One result of the "Wall St./Main St." demagoguery, then, is that it evacuates the agency of Main Street. Main St. can only be the passive victim of Wall St.'s sinister machinations if it has little to no say in the matter. This might not ordinarily be a problem, except that because of the tightly held fantasy of individual choice, the evacuation of "average America's" agency is not a minor matter but instead an assault upon the constitutive fantasy of individual identity: that the exercise of individual choice, is in and of itself, meaningful and tends towards "the good." Piling onto this is the rather massive "perspective by incongruity" that would be witnessed were Americans to interrogate their own investments and roles in the financial collapse: even if you believe that the 2008 financial crisi was primarily the fault of derivatives traders and an economic system going off the rails, it is undeniable that a collective investment in the idea of individual economic security contributes to Americans rolling the dice on risky financial decisions like "out of their depth" home loans.

Many have wondered why the political era of the Obama presidency has been besotten with extreme political rhetoric. (It is unclear whether this rhetoric is worse than in the past, but its effects on creating an atmosphere of partisanship in the Congress is uniquely terrible). I think one cause of this (aside from the obvious inputs of Obama's race, a collapse of the classic "southern states" strategy started by Richard Nixon, and the slow creep of pseudo-libertarianism into a central position in the GOP architecture) is that the 2008 financial crisis was as symbolically important as it was in real economic terms: the truth of it radically threatened to pull out the rug from the fantasy of liberal individualism held near and dear (and it should be noted, a support of liberal individualism is a fairly bipartisan fantasy). The initial anger over the collapse, which political operatives then doubled down on by facilitating and encouraging the "bailout anger" which eventually condensed around Rick Santelli to produce the Tea Party movement, was an anger that allowed subjects to disavow their own relatively miniscule agency in affairs of the economy, a miniscule amount of agency that would be tough to square with the pervasive fantasy of individual action as highly economically meaningful. The bipartisan character of this sentiment can also be seen in the emergence of the Occupy movement: both parties seem to understand that the economy is "bigger than all of us" but struggle to articulate intelligible demands to remedy the problem of extreme power disparities in our political climate (for the record, I think the incoherence of the Tea Party's political agenda signals that their disavowal is considerably more tragic: Occupy refuses to "double down" on the liberal individual for the most point, and its supposed "unintelligible demands" are a sign of its politicization of the economy rather than a kind of failure of New Social Movement).
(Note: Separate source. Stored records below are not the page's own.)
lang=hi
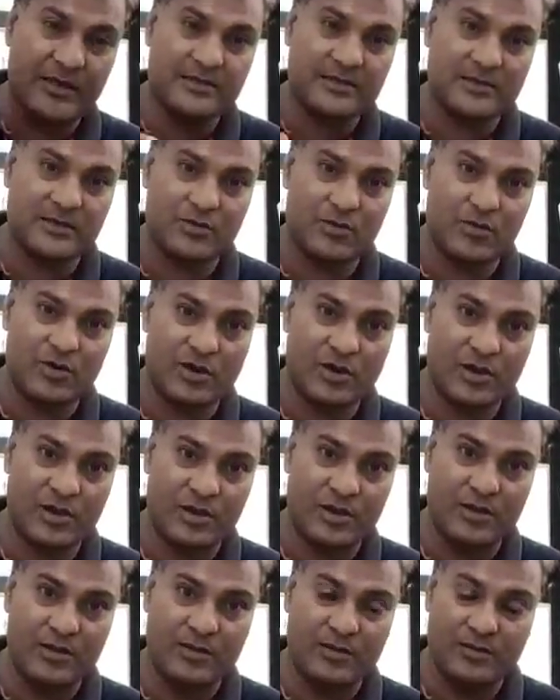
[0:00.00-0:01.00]
गैस करोगे
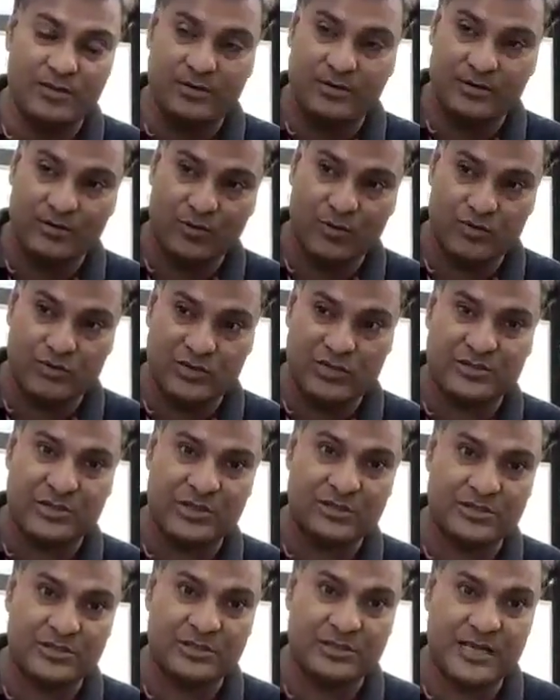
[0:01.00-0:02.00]
कि कौन सा
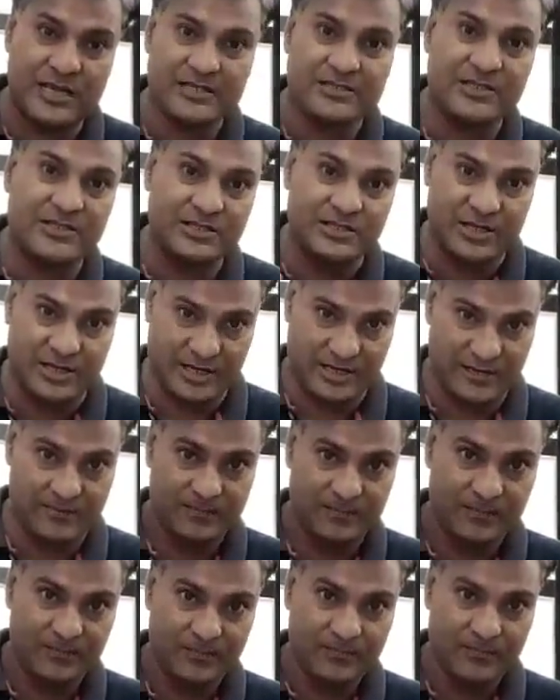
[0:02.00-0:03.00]
चिक्स क्या चीज़ है
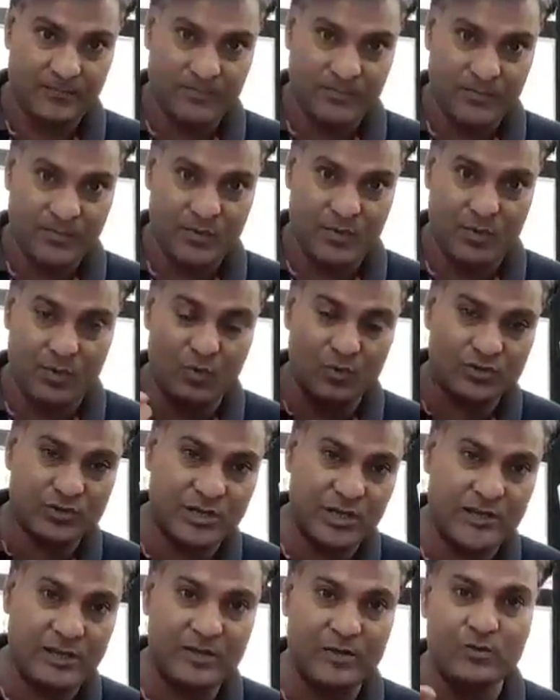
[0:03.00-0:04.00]
तो
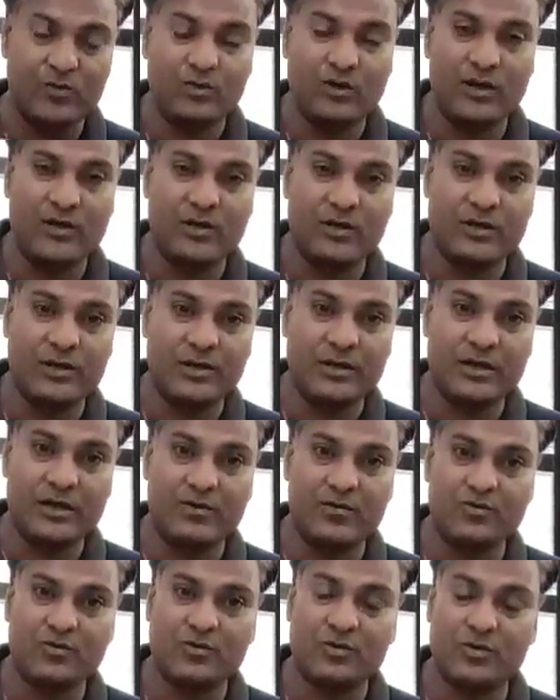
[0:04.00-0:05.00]
उसके लिए अगर रिंग
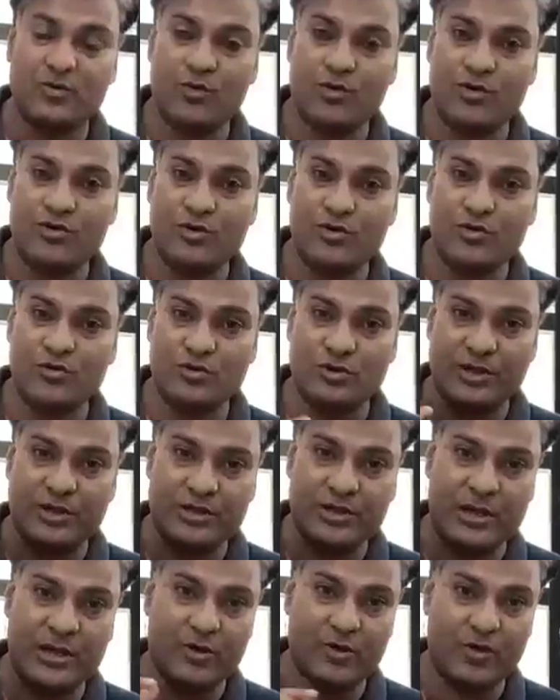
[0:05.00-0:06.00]
अगर उसकी होगी तो उस
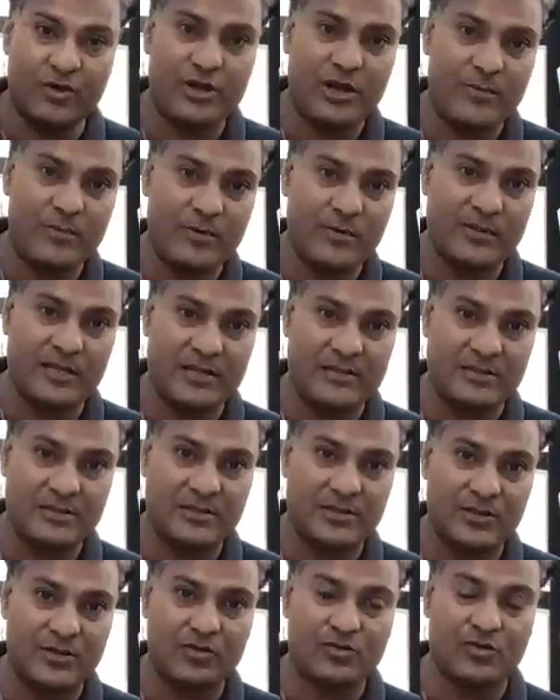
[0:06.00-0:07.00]
रिंग के अकॉर्डिंग आप ये बता
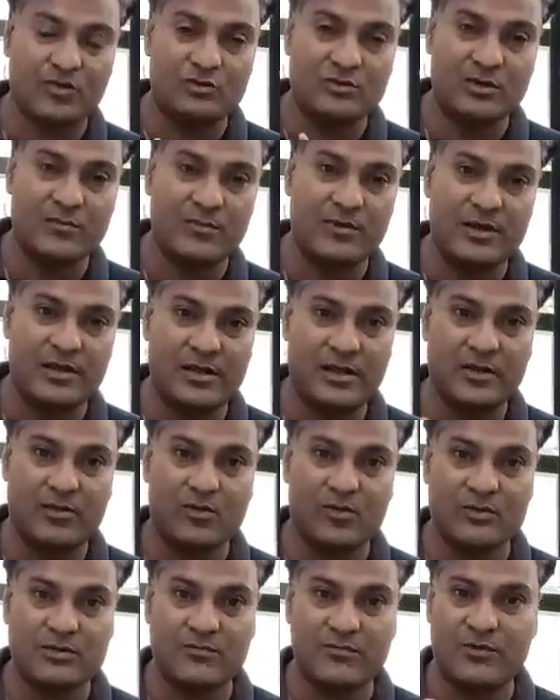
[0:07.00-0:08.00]
सकते हो कौन सा मेल है
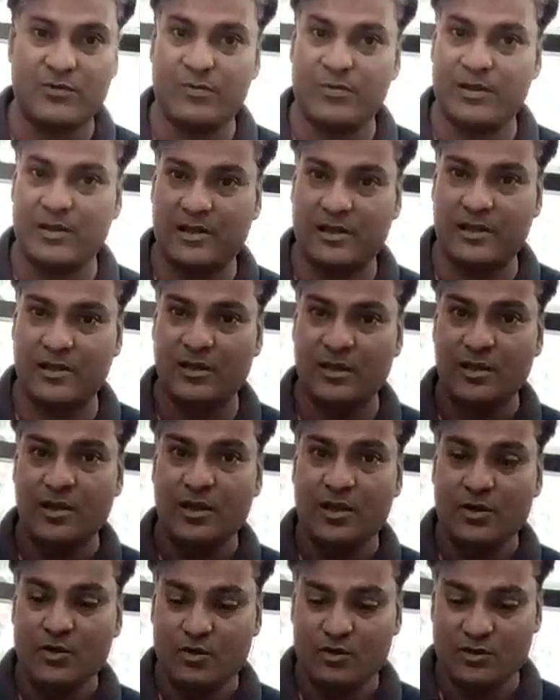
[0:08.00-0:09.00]
कौन सा फीमेल है
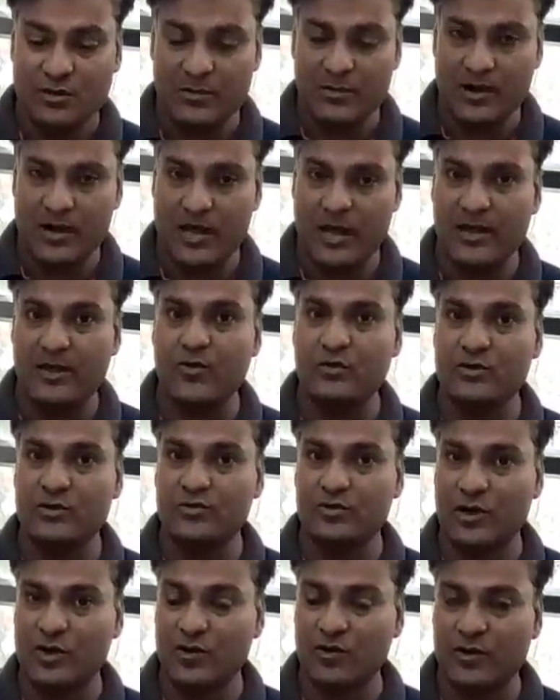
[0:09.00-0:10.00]
कौन सा बड़ा है कौन
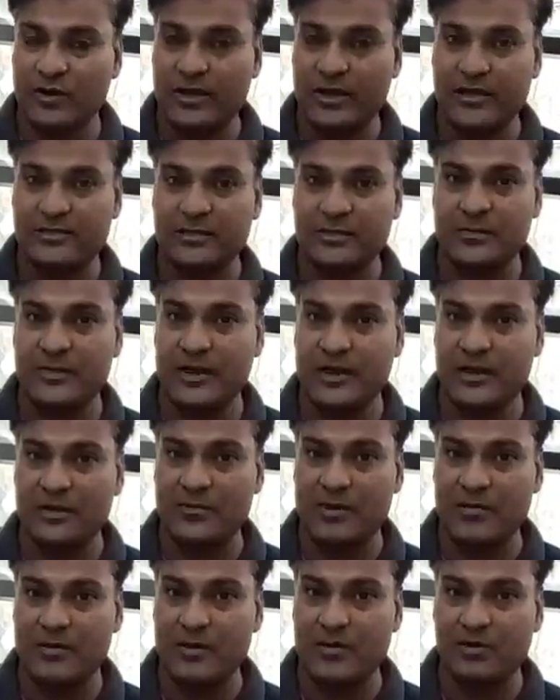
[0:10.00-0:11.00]
सा छोटा क्योंकि एक समय आने
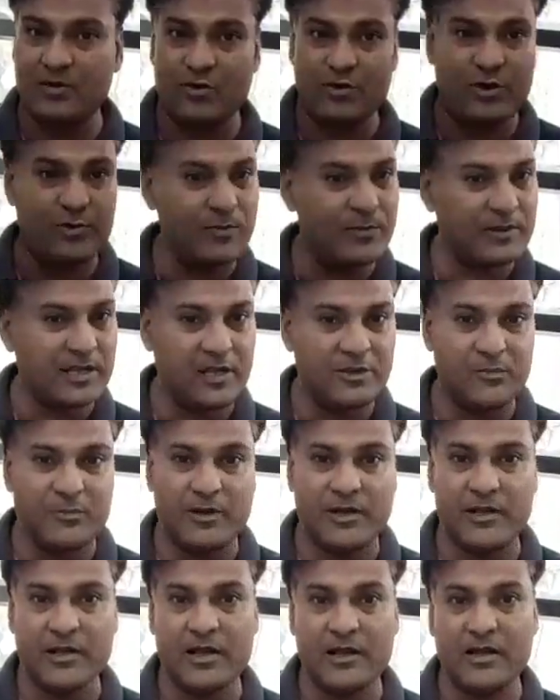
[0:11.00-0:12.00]
के बाद आपको ये भी पता नहीं
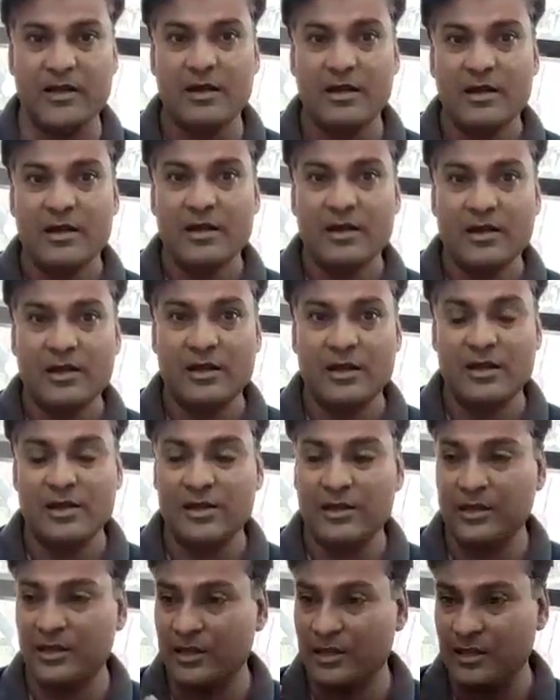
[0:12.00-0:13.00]
पड़ेगा कि
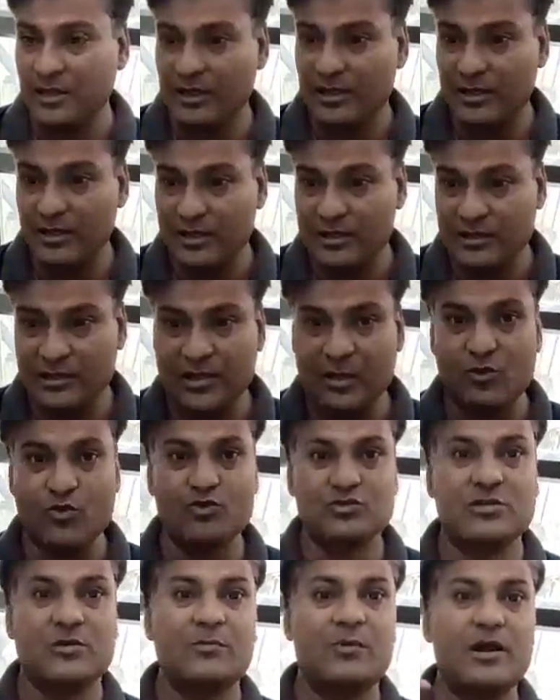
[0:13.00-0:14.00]
इसके अंदर
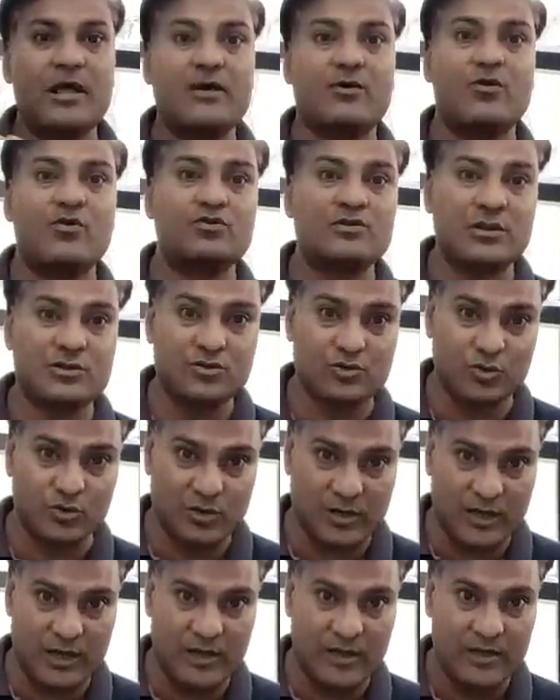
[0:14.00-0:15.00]
कौन सा बड़ा है कौन सा
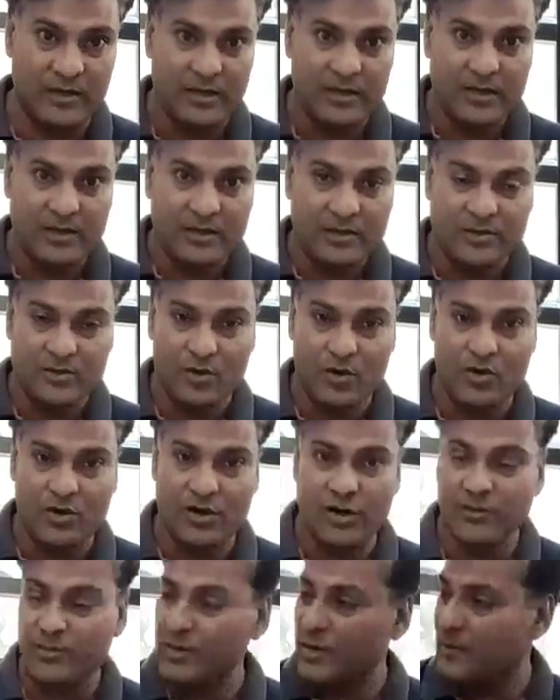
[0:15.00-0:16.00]
छोटा है जैसे
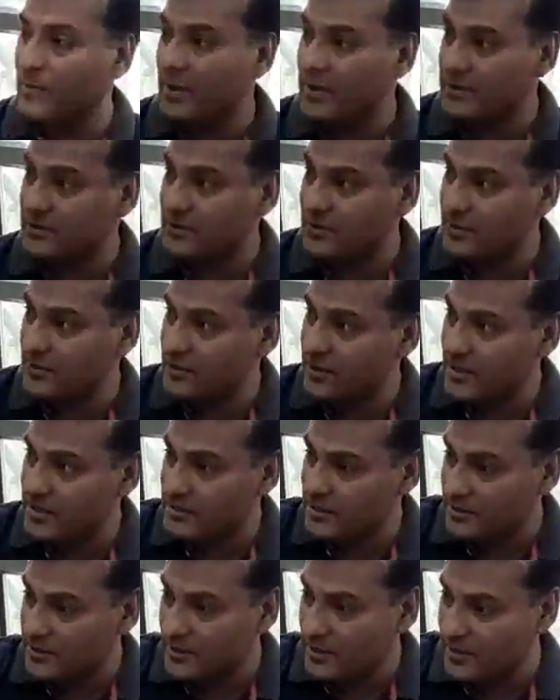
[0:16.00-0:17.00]
ऑलरेडी मेरे पास ये देख
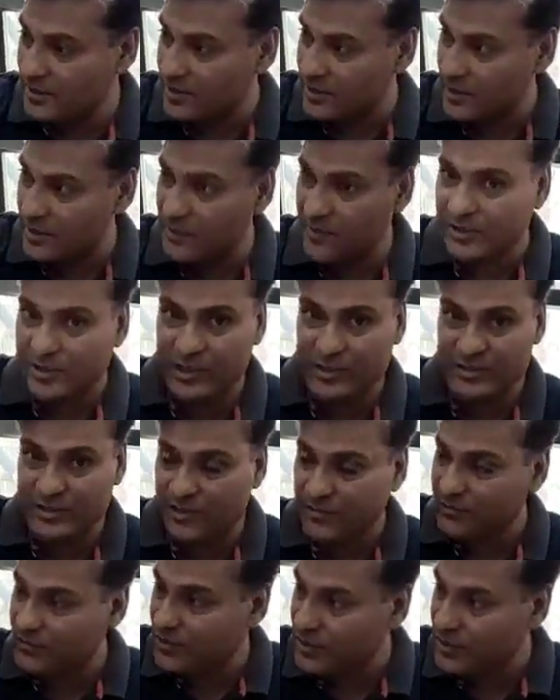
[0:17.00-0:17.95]
सकते हैं कि यहाँ पे इस तरफ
We might then think about economic demagoguery as a type of particularly uncontrollable political rhetoric of scapegoating: in order for an audience to acede to its major premise, a major premise of American subjectivity itself is challenged and threatens. Because our identities are structured in the form of a sort of a defensive armor (qua Lacan) we should expect the defensive maneuveres on the part of identity in response to this existential threat to manifest themselves in the active affects and politically contentious discourses and actions of our current milieu.